Work instructions
Copy every record exactly as it stands. Leave the pictures out.

Exercise data

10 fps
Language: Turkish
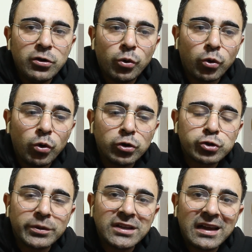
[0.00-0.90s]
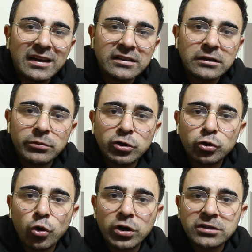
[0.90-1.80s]
O ölçme
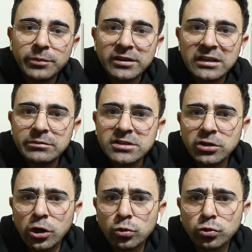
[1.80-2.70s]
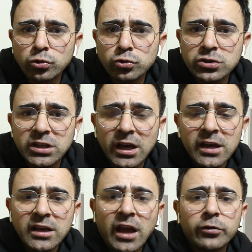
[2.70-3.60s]
değerlendirmedeki o öğretmenlerimizi niye yoruyoruz ki?
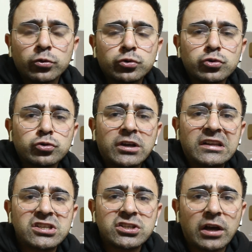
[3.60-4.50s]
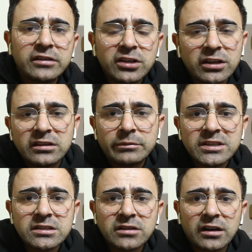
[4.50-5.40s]
Yani otursunlar hiç yanı
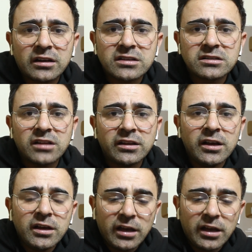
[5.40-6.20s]
yayınlamasınlar en azından.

Solution to this problem
10 fps
Language: Turkish
[0.00-0.90s]
[0.90-1.80s]
O ölçme
[1.80-2.70s]
[2.70-3.60s]
değerlendirmedeki o öğretmenlerimizi niye yoruyoruz ki?
[3.60-4.50s]
[4.50-5.40s]
Yani otursunlar hiç yanı
[5.40-6.20s]
yayınlamasınlar en azından.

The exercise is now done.